The Schorr family came to the United States in 1922, settling first on the Lower East Side and then moving to Williamsburg, Brooklyn. Gedalia dedicated himself to learning with a passion that he maintained throughout his life. He soon caught the eye of Shraga Feivel Mendlowitz, principal of Mesivta Torah Vodaas.
In Yeshiva, Gedalia studied under HaGaon HaRav Dovid Leibowtz zt”l.
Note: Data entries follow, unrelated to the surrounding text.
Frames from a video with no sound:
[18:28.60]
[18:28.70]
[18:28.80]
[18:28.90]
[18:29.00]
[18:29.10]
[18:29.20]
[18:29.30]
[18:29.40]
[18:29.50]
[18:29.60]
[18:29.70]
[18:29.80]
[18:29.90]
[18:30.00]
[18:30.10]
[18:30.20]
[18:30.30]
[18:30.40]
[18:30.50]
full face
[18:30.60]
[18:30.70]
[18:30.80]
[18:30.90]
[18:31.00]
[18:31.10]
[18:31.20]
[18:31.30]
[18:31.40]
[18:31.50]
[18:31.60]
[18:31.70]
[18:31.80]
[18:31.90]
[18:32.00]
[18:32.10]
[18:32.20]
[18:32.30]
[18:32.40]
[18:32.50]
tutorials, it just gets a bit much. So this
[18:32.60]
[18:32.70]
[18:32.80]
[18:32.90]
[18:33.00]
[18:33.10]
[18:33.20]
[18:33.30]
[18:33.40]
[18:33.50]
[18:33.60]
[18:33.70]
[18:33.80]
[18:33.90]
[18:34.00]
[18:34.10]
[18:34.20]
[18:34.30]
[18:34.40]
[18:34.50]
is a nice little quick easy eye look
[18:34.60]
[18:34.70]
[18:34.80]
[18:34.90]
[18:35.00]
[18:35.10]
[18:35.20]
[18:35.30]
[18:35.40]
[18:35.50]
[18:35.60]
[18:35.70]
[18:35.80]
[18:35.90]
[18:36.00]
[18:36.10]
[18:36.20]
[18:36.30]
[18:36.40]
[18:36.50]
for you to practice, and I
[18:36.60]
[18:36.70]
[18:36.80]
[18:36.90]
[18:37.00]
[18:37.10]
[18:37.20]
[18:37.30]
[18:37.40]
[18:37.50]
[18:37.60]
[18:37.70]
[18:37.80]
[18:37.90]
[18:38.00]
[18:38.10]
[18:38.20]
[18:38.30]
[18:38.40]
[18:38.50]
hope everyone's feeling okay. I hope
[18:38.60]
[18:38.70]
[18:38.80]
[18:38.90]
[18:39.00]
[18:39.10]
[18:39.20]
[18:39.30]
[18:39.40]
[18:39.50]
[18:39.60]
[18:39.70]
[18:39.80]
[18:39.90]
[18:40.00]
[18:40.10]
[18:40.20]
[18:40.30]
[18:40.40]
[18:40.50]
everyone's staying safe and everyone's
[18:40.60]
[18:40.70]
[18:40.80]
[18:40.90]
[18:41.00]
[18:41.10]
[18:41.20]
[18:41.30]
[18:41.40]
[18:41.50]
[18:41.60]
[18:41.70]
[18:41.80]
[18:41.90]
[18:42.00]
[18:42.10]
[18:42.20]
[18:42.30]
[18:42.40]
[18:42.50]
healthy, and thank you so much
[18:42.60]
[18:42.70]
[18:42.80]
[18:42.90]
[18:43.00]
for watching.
==Torah Vodaas and Kletzk==
When Rabbi Schorr was only twenty-one years old, Rabbi Mendlowitz appointed him to conduct the highest class in Mesivta Torah Vodaas. In later years, when Rabbi Shlomo Heiman, rosh yeshiva of Yeshiva Torah Vodaas, became ill and was unable to carry on his duties for a year and a half, Rabbi Heiman asked that Rabbi Schorr replace him for the duration of the illness.
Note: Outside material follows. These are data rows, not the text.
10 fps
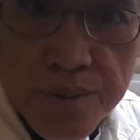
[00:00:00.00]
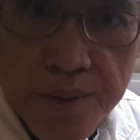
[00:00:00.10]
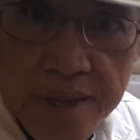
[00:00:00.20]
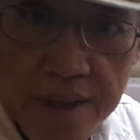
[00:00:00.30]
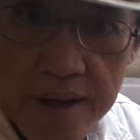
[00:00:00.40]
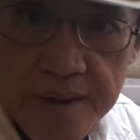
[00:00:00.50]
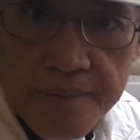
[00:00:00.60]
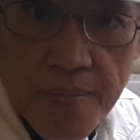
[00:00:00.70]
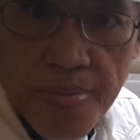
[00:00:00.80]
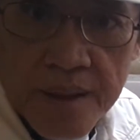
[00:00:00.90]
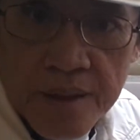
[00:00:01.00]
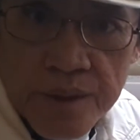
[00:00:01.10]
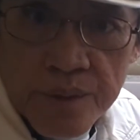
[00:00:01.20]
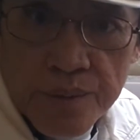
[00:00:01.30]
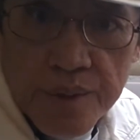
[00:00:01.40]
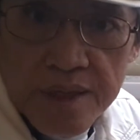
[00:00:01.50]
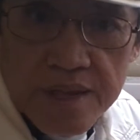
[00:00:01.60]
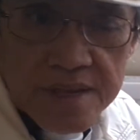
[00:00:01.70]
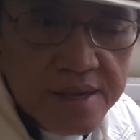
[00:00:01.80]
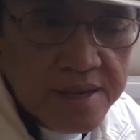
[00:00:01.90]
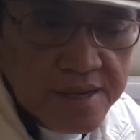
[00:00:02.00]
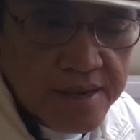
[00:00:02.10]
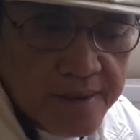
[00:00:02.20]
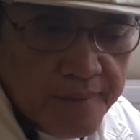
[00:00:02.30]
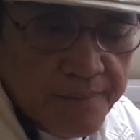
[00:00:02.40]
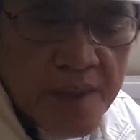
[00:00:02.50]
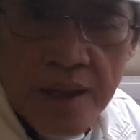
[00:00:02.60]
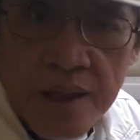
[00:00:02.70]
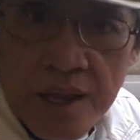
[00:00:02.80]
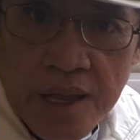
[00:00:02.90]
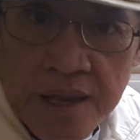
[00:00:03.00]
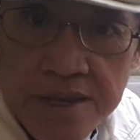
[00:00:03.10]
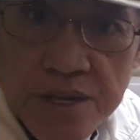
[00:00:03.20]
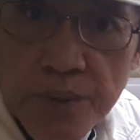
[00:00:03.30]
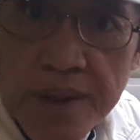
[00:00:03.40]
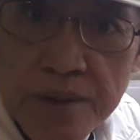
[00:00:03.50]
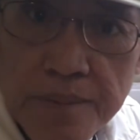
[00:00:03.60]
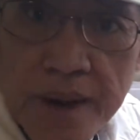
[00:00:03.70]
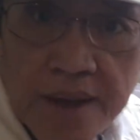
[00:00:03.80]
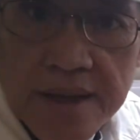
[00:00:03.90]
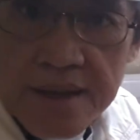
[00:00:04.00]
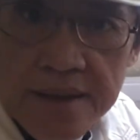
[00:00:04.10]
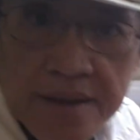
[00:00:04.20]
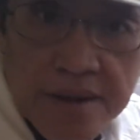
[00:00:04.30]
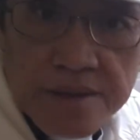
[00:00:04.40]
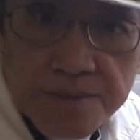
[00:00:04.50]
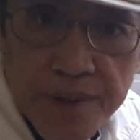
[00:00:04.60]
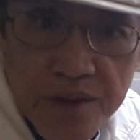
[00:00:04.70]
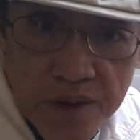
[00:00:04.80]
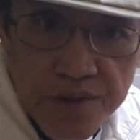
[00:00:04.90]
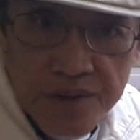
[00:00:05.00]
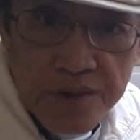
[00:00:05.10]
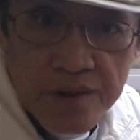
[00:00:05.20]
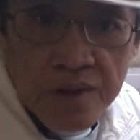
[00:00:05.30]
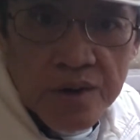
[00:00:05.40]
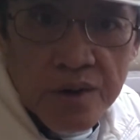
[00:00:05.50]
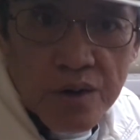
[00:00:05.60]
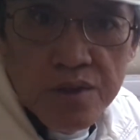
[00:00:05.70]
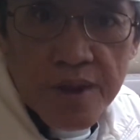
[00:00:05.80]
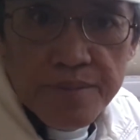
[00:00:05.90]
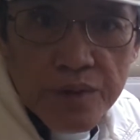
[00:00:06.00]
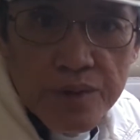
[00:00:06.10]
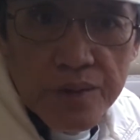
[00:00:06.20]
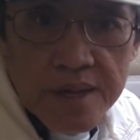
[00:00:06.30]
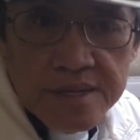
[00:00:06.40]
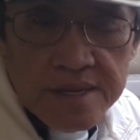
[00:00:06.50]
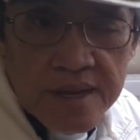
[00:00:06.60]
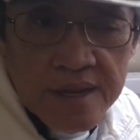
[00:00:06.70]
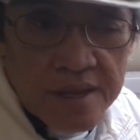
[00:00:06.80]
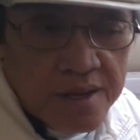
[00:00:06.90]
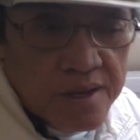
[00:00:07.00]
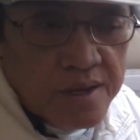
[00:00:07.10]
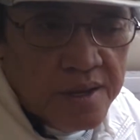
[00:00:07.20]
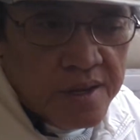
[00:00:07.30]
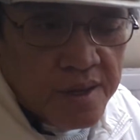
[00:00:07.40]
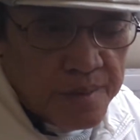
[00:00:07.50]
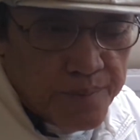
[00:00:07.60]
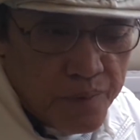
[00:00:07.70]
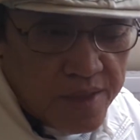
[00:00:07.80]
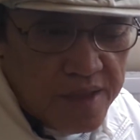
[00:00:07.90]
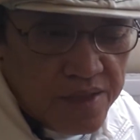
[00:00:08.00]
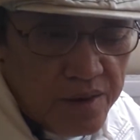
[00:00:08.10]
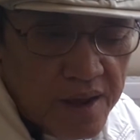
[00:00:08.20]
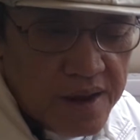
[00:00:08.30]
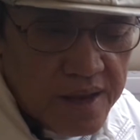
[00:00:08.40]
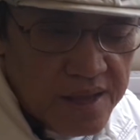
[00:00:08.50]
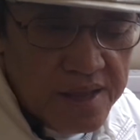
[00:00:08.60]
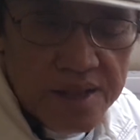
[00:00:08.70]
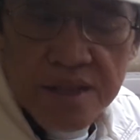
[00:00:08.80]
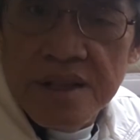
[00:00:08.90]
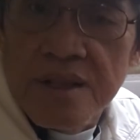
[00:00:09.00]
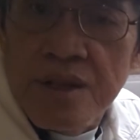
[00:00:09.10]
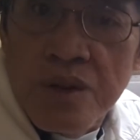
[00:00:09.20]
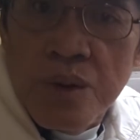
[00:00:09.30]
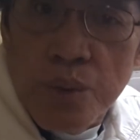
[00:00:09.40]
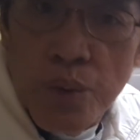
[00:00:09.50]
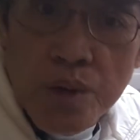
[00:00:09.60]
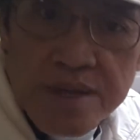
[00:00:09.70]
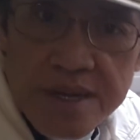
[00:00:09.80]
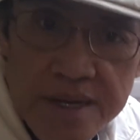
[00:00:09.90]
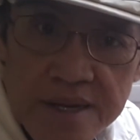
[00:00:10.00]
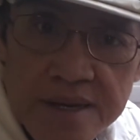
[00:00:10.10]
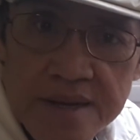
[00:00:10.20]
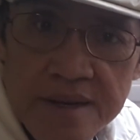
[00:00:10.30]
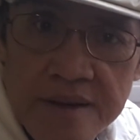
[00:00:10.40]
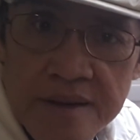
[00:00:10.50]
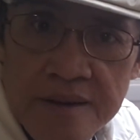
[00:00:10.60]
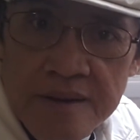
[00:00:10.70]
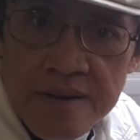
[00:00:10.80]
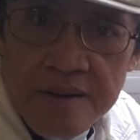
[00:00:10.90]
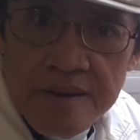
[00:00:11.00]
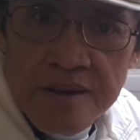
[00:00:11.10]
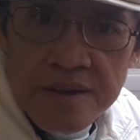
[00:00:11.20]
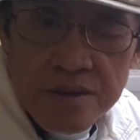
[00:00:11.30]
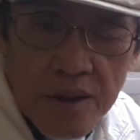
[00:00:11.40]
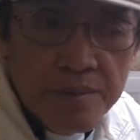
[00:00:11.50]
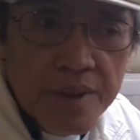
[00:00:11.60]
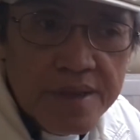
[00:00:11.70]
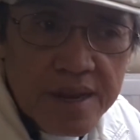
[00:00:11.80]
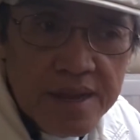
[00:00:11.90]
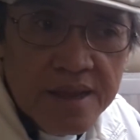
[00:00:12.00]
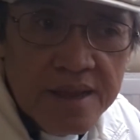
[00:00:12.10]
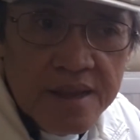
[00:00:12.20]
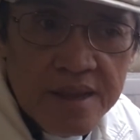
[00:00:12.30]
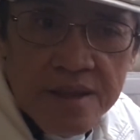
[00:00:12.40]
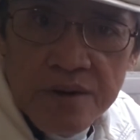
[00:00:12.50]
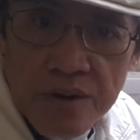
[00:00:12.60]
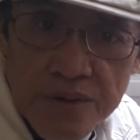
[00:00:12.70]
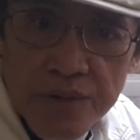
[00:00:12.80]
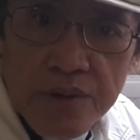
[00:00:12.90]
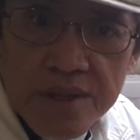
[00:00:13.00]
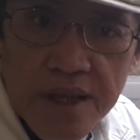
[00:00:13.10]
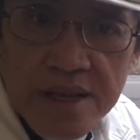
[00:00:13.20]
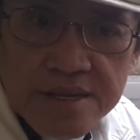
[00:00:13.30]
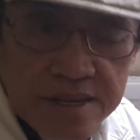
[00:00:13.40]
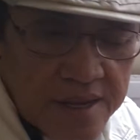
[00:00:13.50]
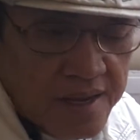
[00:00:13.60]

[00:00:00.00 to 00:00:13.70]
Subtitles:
with this is just when you buy a spring onion, all you have to do is put it clean water. So every 3 or 4 days,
After his marriage to Shifra Isbee in 1938, Rabbi Schorr left Torah Vodaas, accompanied by his wife, to study in the Kletzk yeshiva under Rabbi Aharon Kotler. When World War II was dawning, Rabbi Schorr, under pressure from his family and the U.S. Consul in Poland, returned to America again.

After Rabbi Mendlowitz died in 1948, Rabbi Schorr was appointed principal of Torah Vodaas in his stead. He began functioning as rosh yeshivah in 1958 after the death of Rosh Yeshiva Rabbi Reuven Grozovsky, delivering weekly classes in Beth Medrash Elyon.

===Legacy===
From 1970 until his death, he served as a member of the presidium of Agudath Israel of America. A sampling of his shiurim on the Torah can be found in the sefer Ohr Gedalyahu (Light of Gedalyahu), a compendium of novel and lucid discourses on Jewish thought that he delivered in the last three years of his life. He died in Brooklyn, New York, on July 2, 1979 and was interred on the Mount of Olives (Har HaZeisim). He was survived by his wife, who died in 2004, and by four sons and four daughters.

==Personal life==
Schorr had four sons and four daughters.